Possible “Ethereum killers” in development
In addition to Ethereum and its current challenges, there are some blockchains and blockchain upgrades in development that might have an impact on the market of NFT platforms:
- Cardano: with the launch of the Alonzo Hard Fork in October 2021, the Cardano blockchain is now able to support smart contracts/NFTs. Like other alternatives, Cardano has much lower blockchain costs for the seller because of a different approach (Proof of Stake instead of Proof of Work) and is very easy to use. Cardano is also the third biggest crypto blockchain after Bitcoin and Ethereum and has a big group of followers. The setup of the Cardano blockchain is very robust and the development roadmap is very clear in which all milestones up to now (including the Alonzo upgrade) have been ticked off. Smaller projects and artists might be attracted to Cardano because of the low fees that are being charged while doing business on a very stable, trustworthy, and growing blockchain.

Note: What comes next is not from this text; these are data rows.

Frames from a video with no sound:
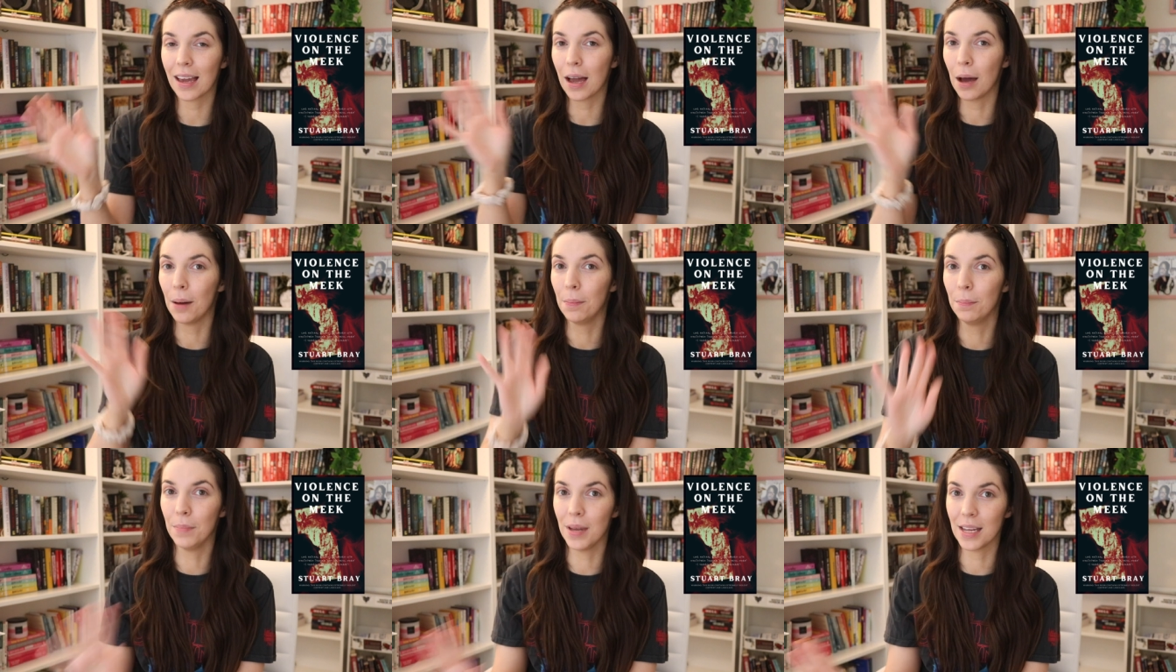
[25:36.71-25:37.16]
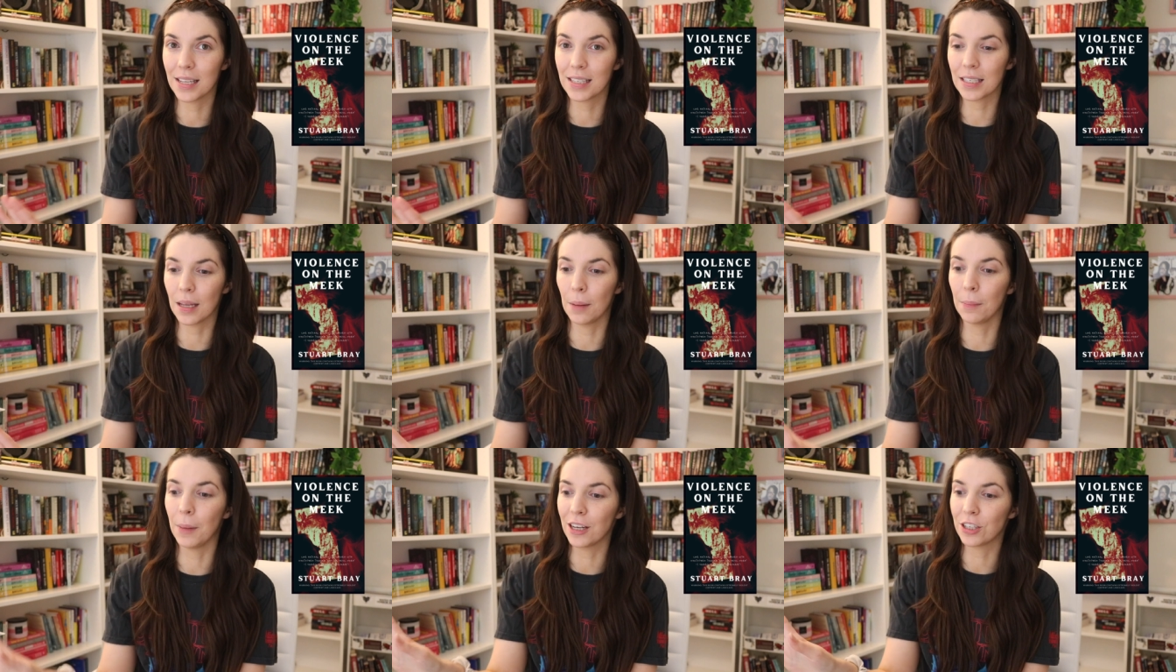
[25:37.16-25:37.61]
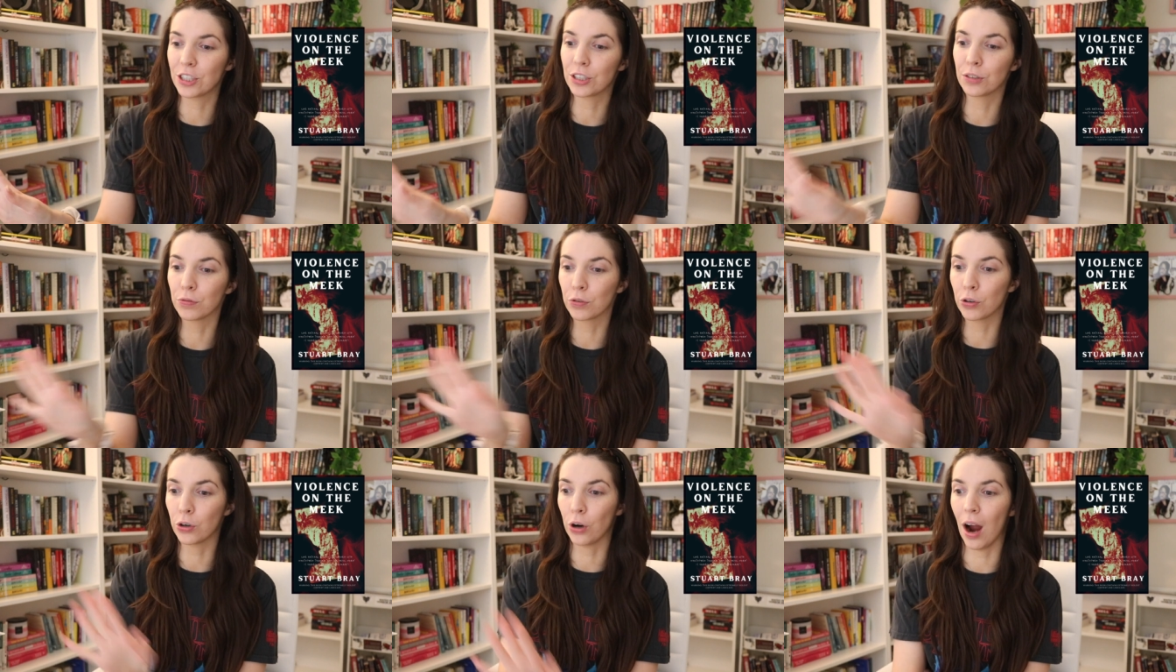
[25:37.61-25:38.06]
commits a bunch
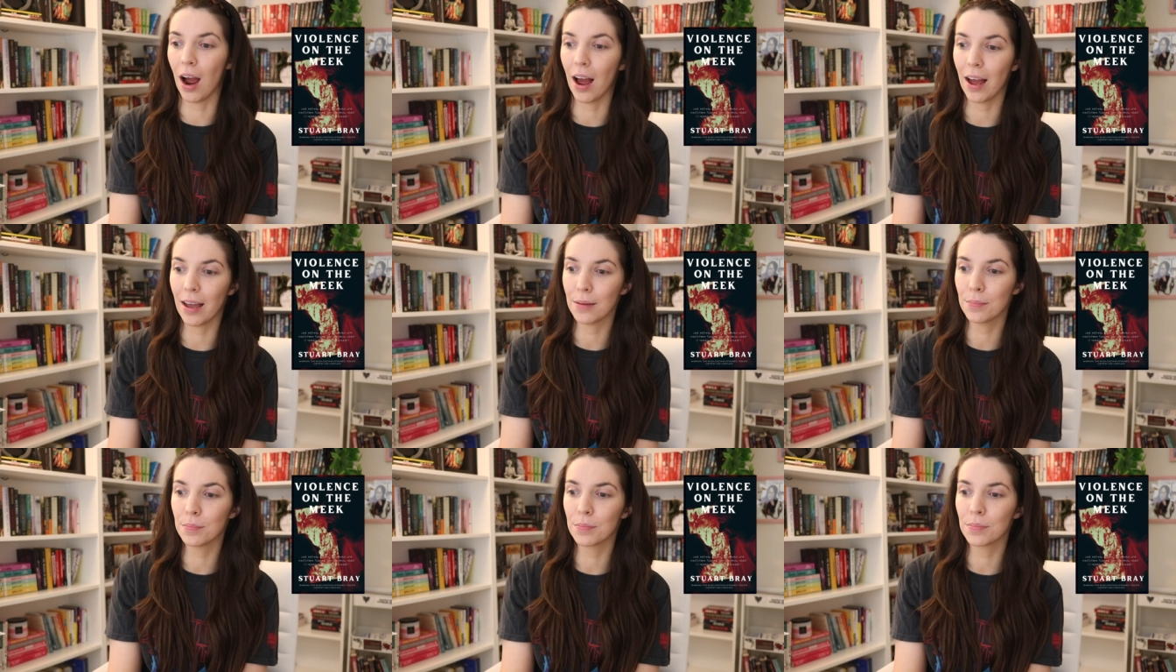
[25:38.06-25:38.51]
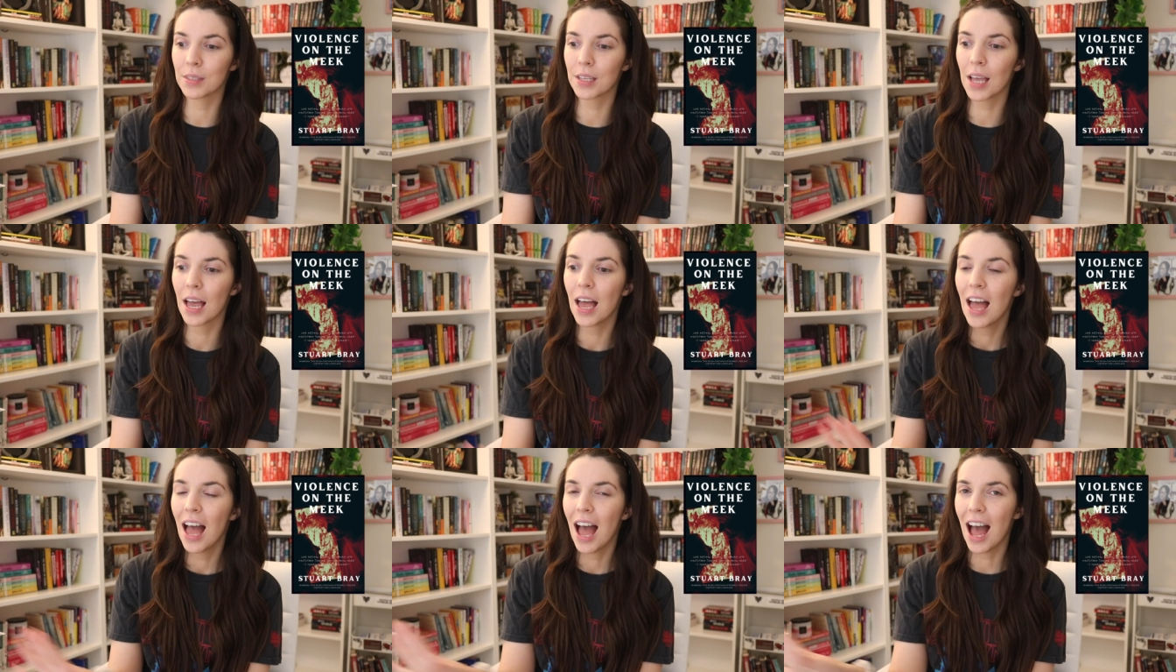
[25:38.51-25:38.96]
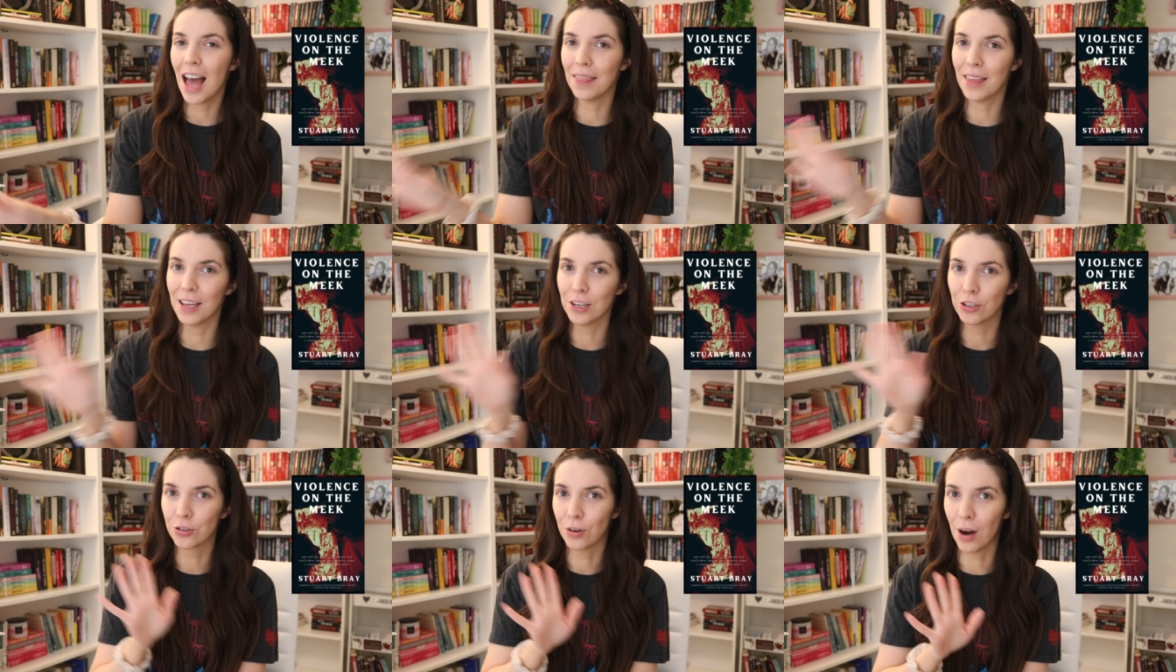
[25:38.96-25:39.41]
of crimes and
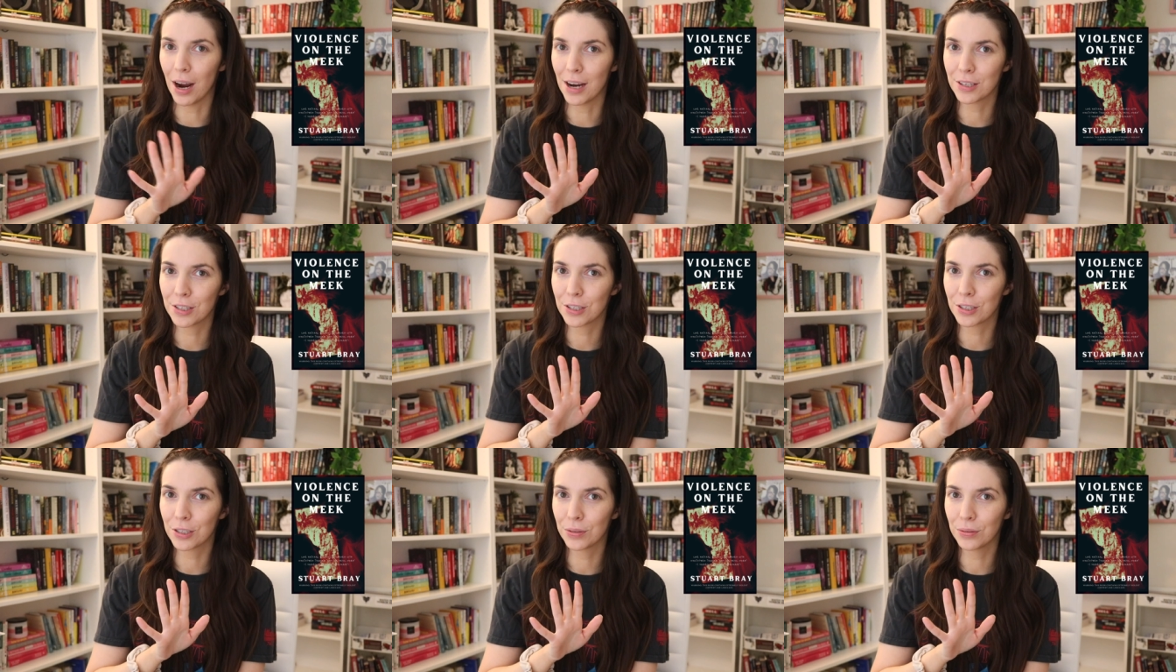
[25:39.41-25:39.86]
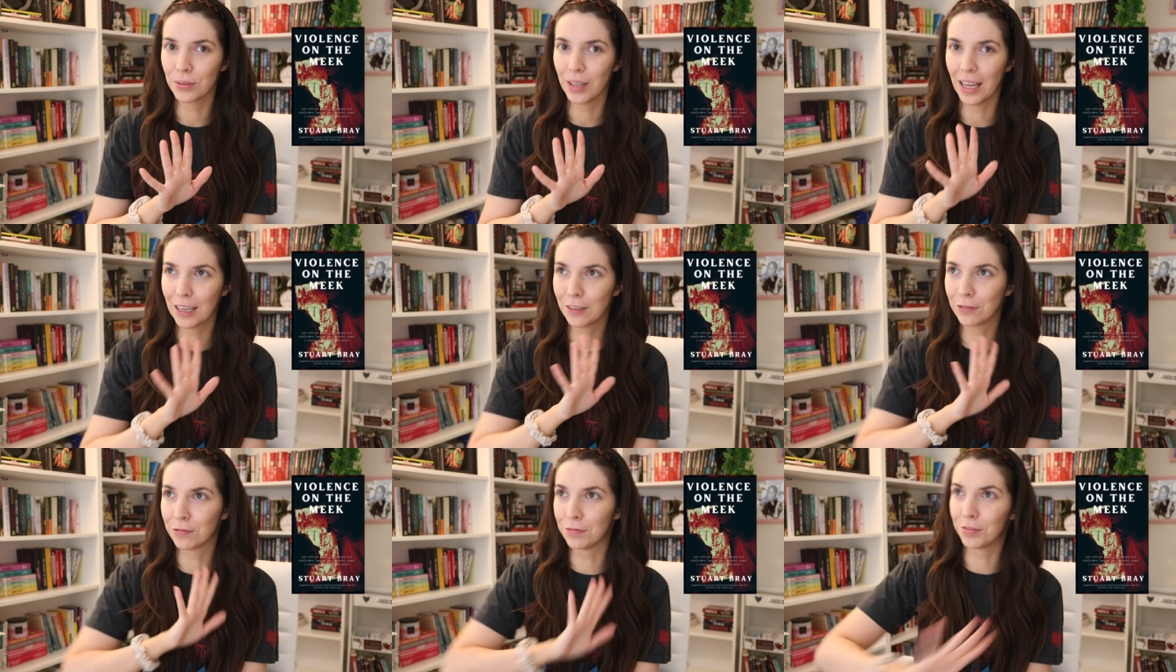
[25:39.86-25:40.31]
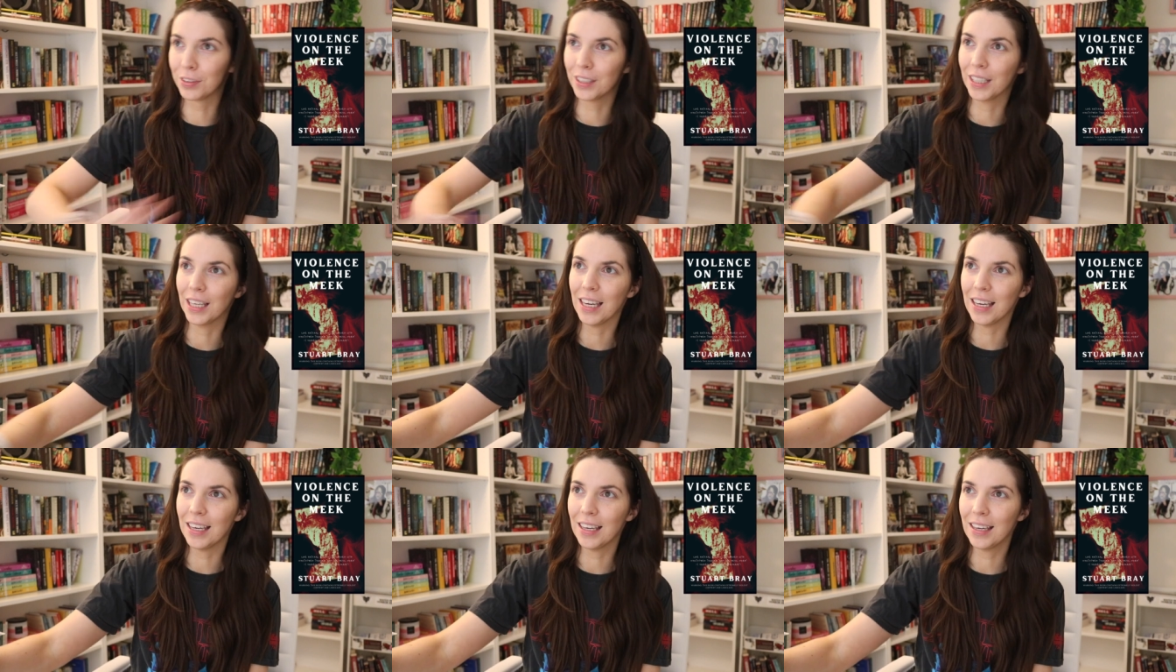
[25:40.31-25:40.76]
then tries to, like,
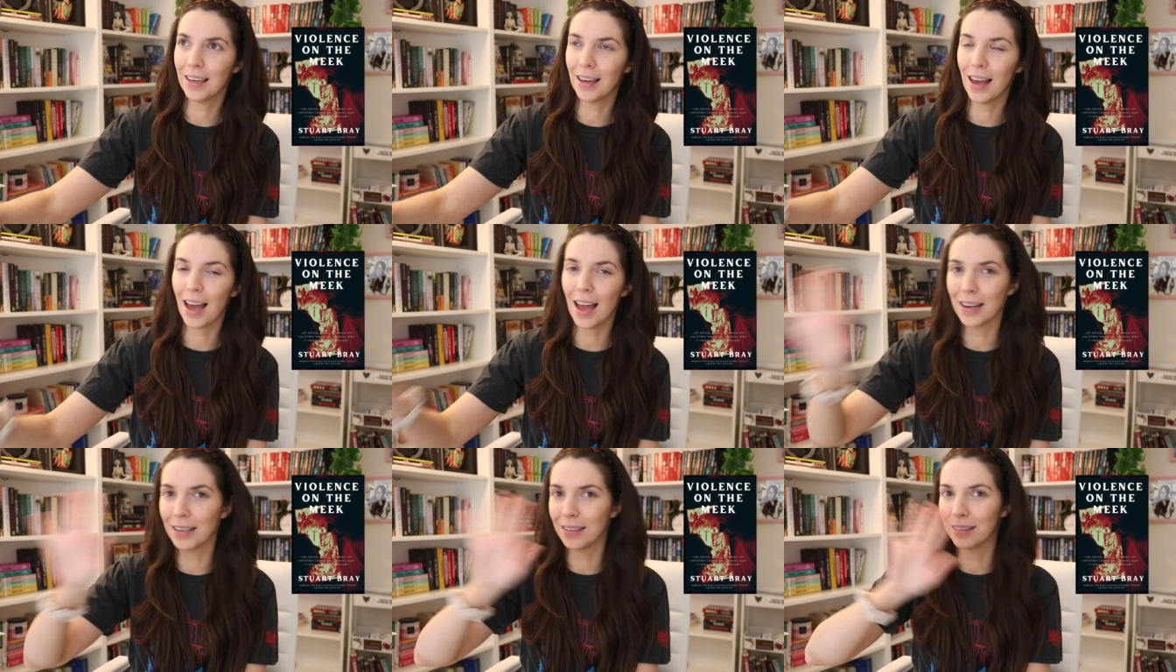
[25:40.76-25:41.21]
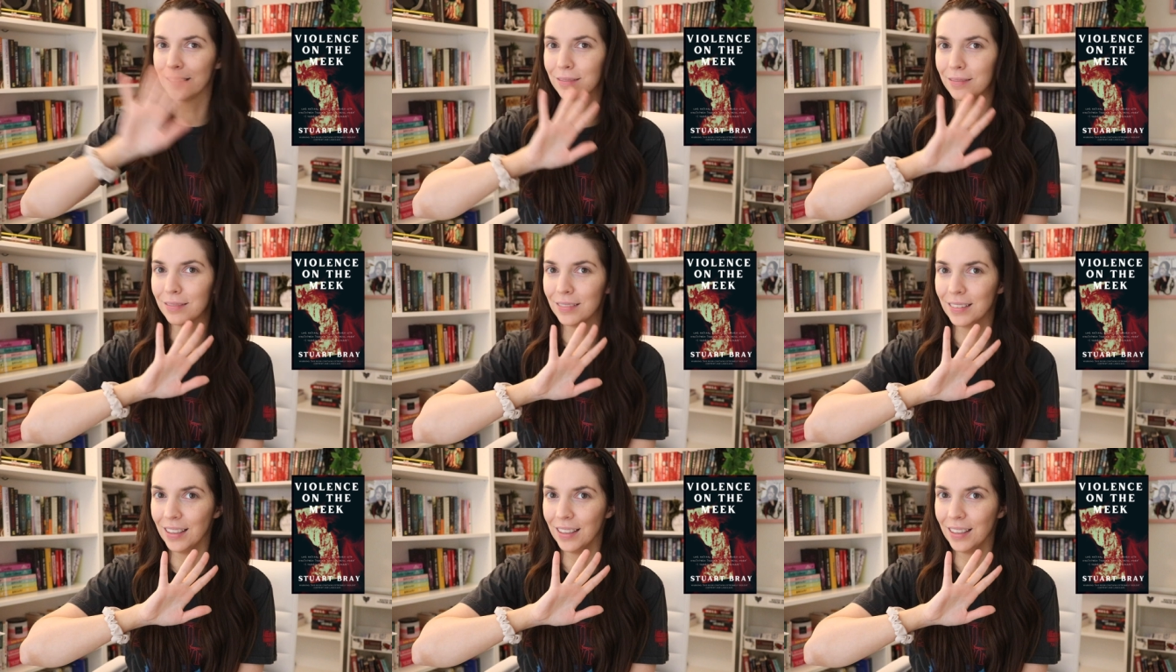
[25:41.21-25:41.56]
flee and,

- Bitcoin: the Taproot Upgrade of November 2021 is going to increase privacy for Multisignature transactions and will lower transaction fees in combination with other finetuning of Bitcoin. This gives Bitcoin a lot of potential for smart contracts and with that, NFT marketplaces. For developers, Bitcoin might be a very interesting platform because it’s the widest adapted crypto network that currently exists. With all the current imperfections removed it might lead to serious NFT trade networks on Bitcoin.

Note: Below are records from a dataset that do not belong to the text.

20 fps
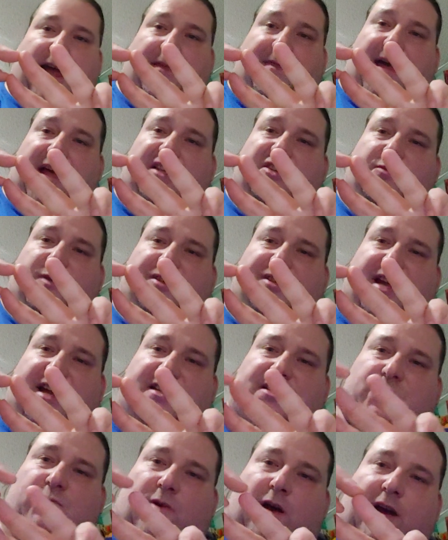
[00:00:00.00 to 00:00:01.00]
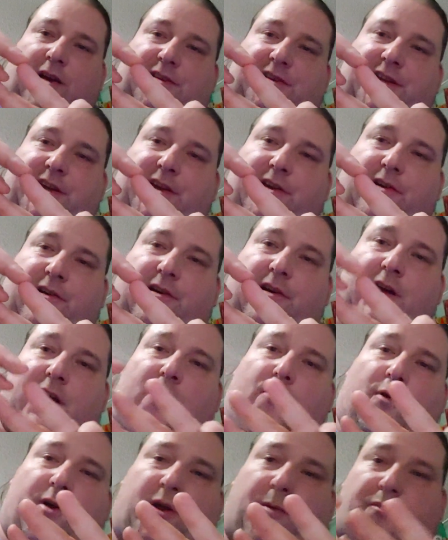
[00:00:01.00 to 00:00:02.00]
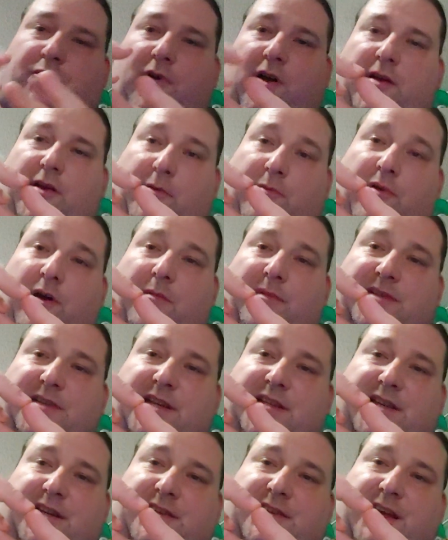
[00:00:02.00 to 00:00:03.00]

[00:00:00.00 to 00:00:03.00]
and that switch has the wires here, well, your problem is easy.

- Polkadot is a blockchain in development and has a dedicated NFT blockchain within its own blockchain: Efinity. This blockchain is currently being developed and is a viable substitute in NFT trading for Ethereum. It eliminates all the Ethereum issues because it is fully decentralized, interoperable, secure, and highly scalable.
Final thoughts
It makes sense that the value of Ethereum increased by 10% after Mark Zuckerberg’s announcement. When the Metaverse will be fully up and running, the people in this Metaverse want to separate themselves from others with a unique digital identity. This can be done by wearing unique virtual items that nobody else has (clothes, jewelry, etc.), owning a unique piece of property, owning unique digital cars, etc. An NFT marketplace makes the most sense in this situation. As a buyer, you can visit a digital marketplace and buy a unique item that is being assigned to only you by a smart contract that can’t be altered. It will be similar to shopping in real life.

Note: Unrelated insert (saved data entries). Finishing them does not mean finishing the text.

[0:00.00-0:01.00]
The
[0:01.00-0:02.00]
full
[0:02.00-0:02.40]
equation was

Currently, roughly 90% of all NFTs are traded on the Ethereum Virtual Machine (EVM). Because of this, It makes sense that mainly Ethereum is attracting speculative investors because of Mark Zuckerberg’s announcement. However, with the rise of younger platforms and new platforms that are currently being developed, Ethereum might be facing more serious competition from other blockchains that support NFTs than the current competition that Ethereum faces right now. At the time the Metaverse is going to be a real thing, the cards might be shuffled again with a more equal field of NFT platform providers.
Ethreum currently has its limits and if its scalability and costs are not fixed properly with Ethereum 2.0, developers might be forced to move their marketplaces to one or more platforms that are scalable and less expensive. Time will tell but it is worthwhile to keep an eye on the development of both the metaverse and other NFT blockchains.